RECORDED INFORMATION:
....

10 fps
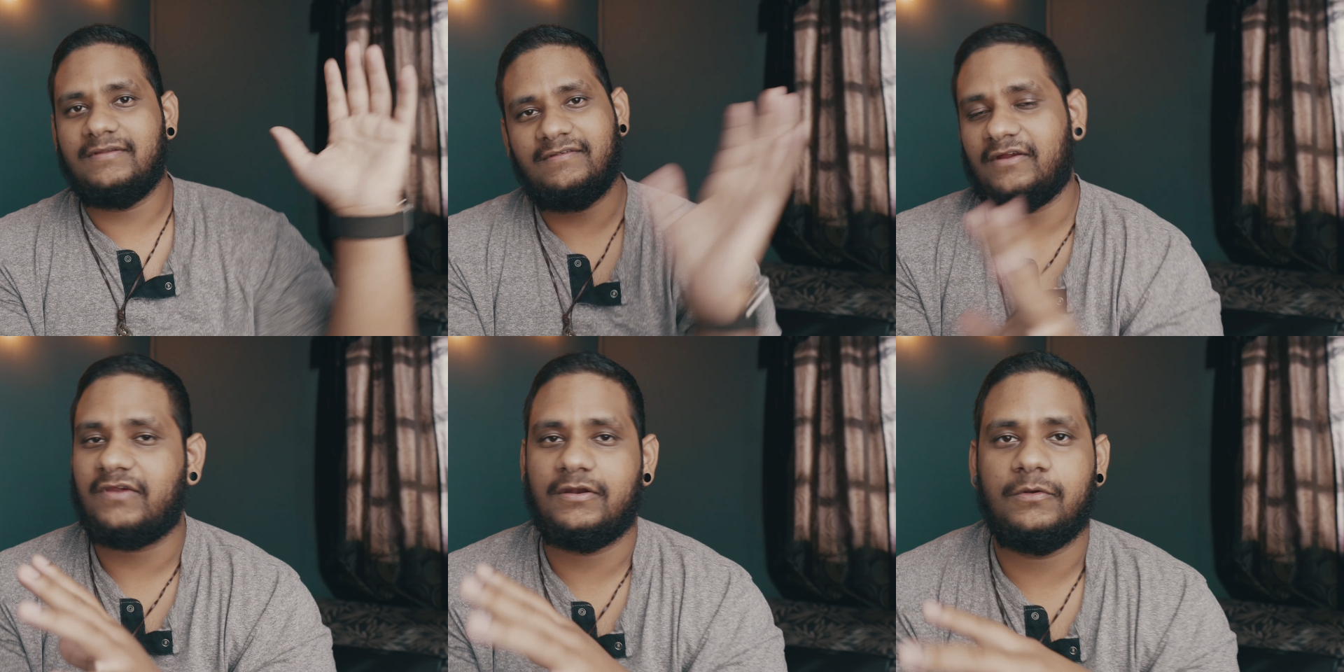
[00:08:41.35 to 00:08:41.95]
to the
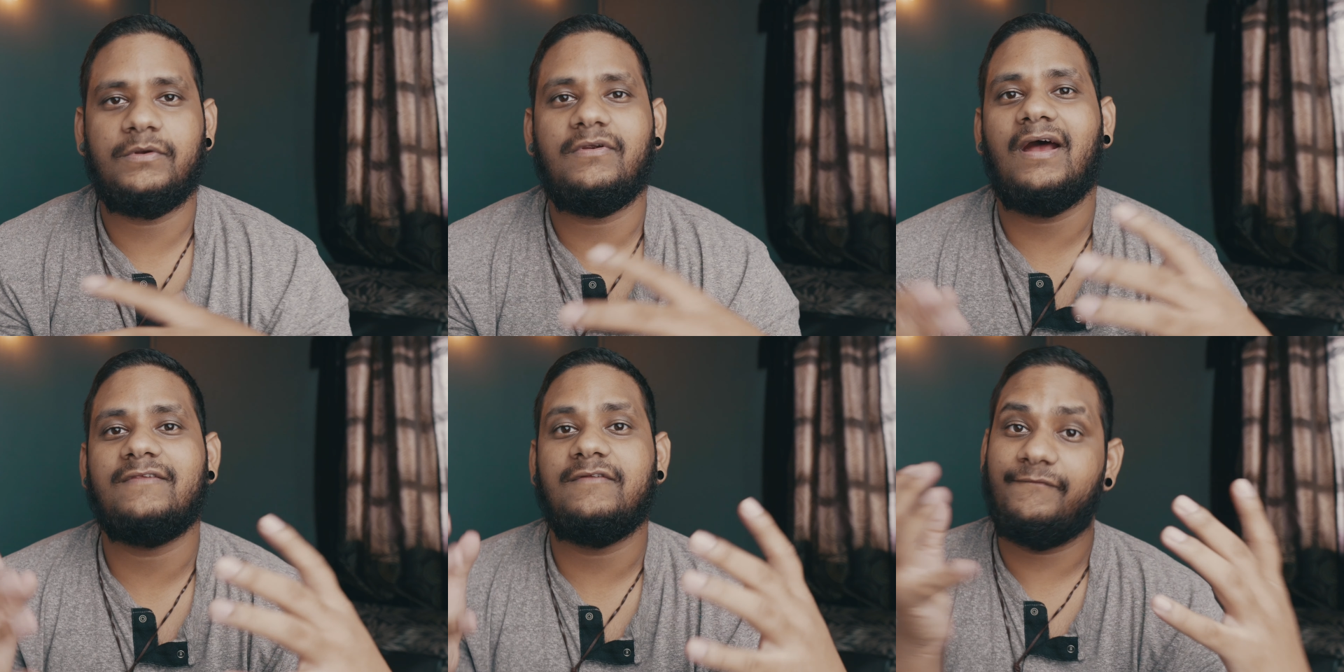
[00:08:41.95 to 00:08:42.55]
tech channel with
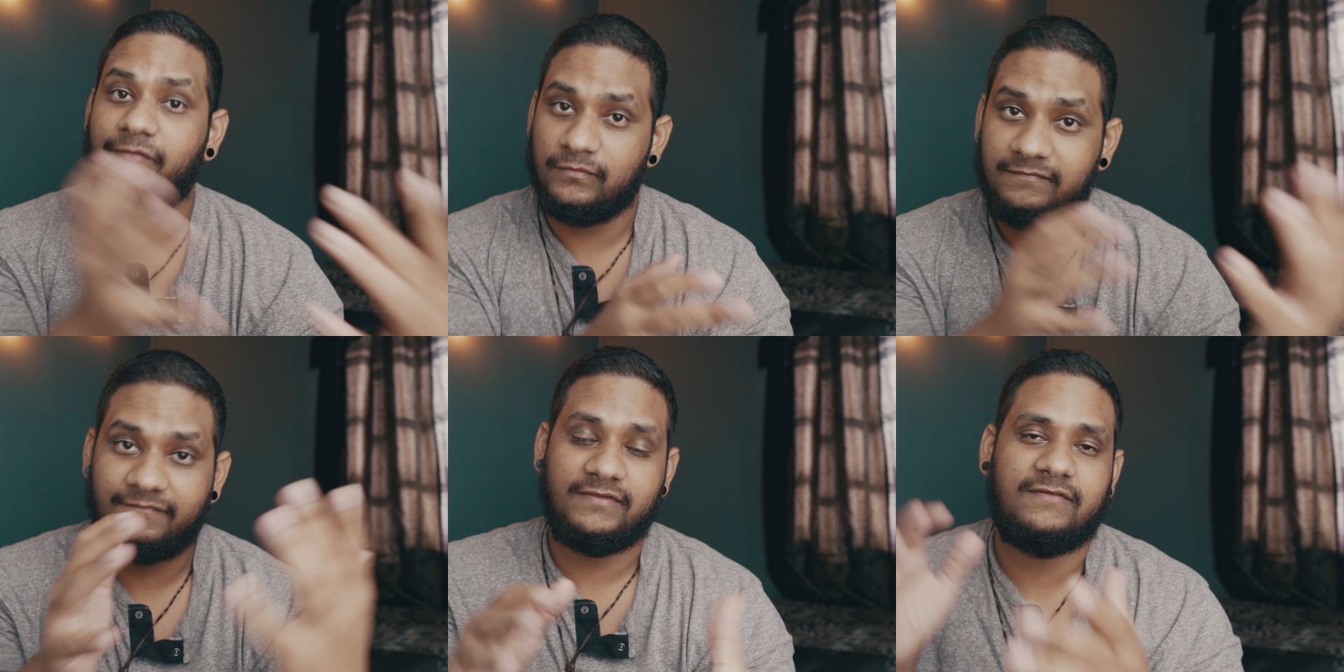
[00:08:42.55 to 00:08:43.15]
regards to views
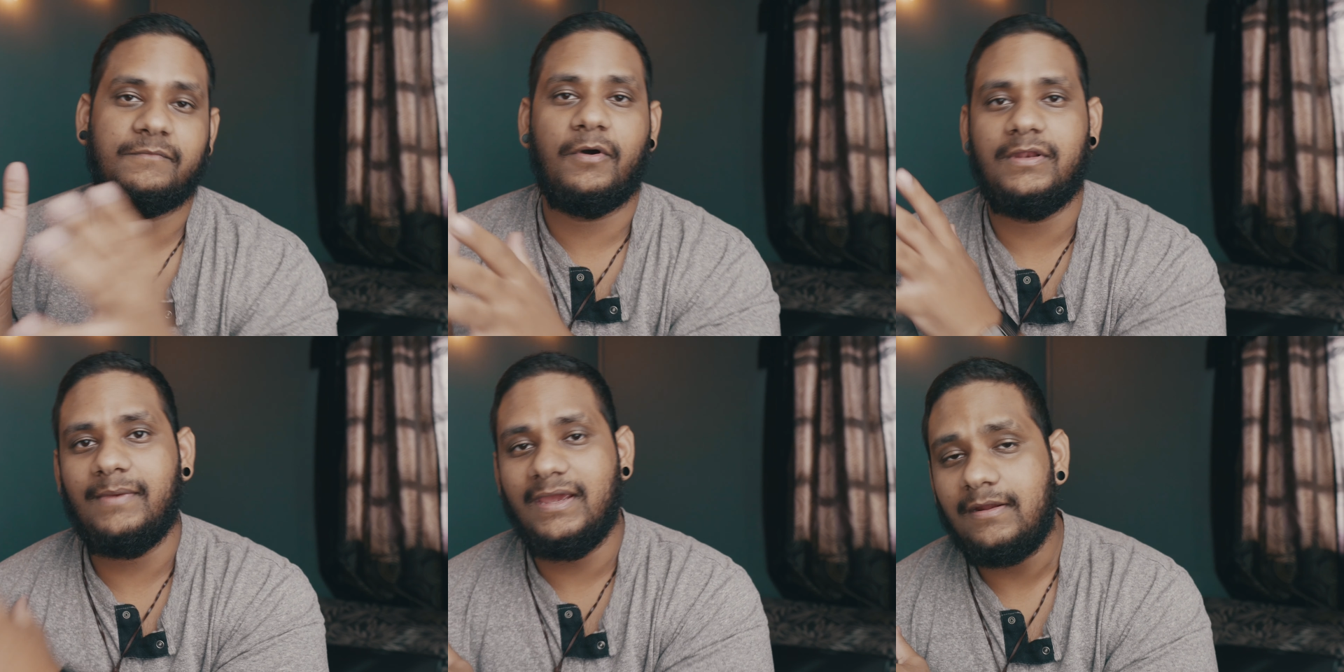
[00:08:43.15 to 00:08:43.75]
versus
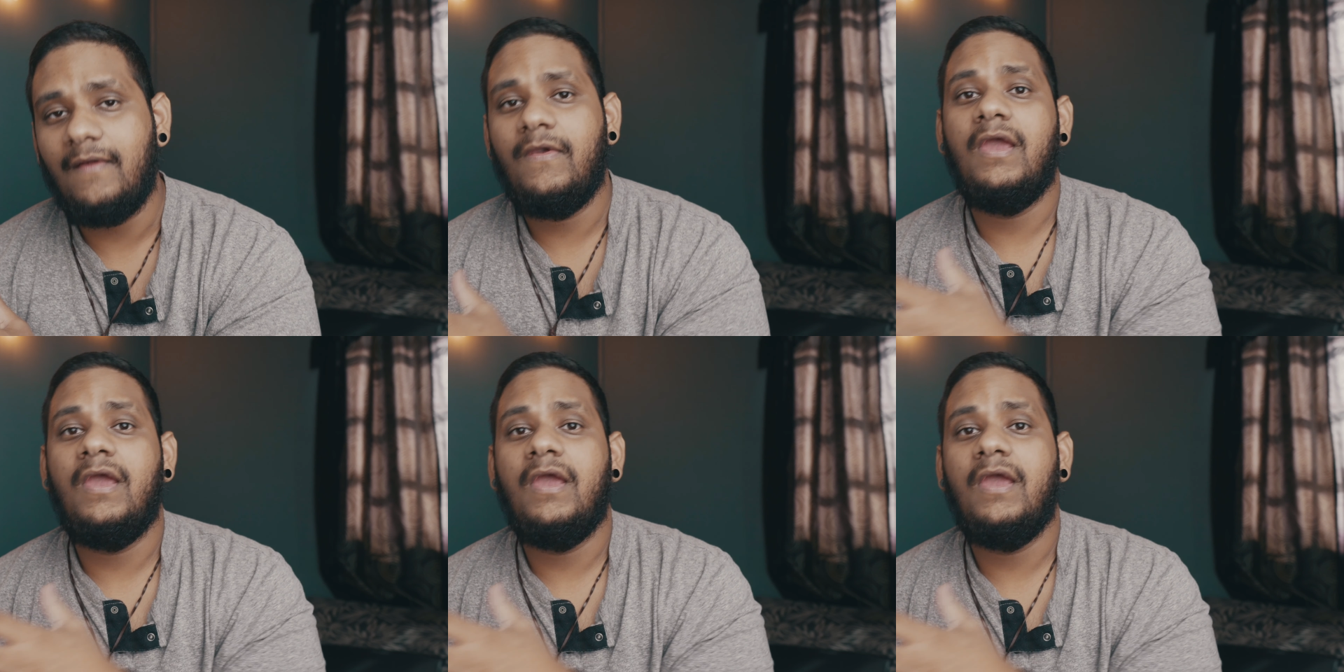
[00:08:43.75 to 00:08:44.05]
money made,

....

ASSIGNED TASK: Skip the pictures. Write out exactly the lines from the one with "[00:08:41.35 to 00:08:41.95]" through the last line of the listing, both ends included, and nothing more.

SOLUTION TO THIS PROBLEM:
[00:08:41.35 to 00:08:41.95]
to the
[00:08:41.95 to 00:08:42.55]
tech channel with
[00:08:42.55 to 00:08:43.15]
regards to views
[00:08:43.15 to 00:08:43.75]
versus
[00:08:43.75 to 00:08:44.05]
money made,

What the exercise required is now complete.